• **REQUIRED ACTION**
Please tally the lines in the data below that include the string "video", and reply with only the total.

_ _ _

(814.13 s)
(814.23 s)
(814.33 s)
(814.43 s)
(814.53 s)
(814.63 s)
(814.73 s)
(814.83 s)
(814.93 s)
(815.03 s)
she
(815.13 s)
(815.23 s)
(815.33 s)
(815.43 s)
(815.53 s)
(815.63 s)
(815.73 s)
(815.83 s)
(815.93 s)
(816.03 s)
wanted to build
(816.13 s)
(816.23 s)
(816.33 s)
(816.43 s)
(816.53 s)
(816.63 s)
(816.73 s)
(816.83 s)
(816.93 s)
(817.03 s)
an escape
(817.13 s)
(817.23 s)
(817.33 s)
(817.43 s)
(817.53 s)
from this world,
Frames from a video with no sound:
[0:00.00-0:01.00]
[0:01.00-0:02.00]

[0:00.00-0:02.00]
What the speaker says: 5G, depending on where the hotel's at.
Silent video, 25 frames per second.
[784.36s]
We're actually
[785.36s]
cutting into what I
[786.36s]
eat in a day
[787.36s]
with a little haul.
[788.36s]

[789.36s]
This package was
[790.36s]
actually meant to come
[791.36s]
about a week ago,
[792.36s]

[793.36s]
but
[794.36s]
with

_ _ _

• **ANSWER SECTION**
2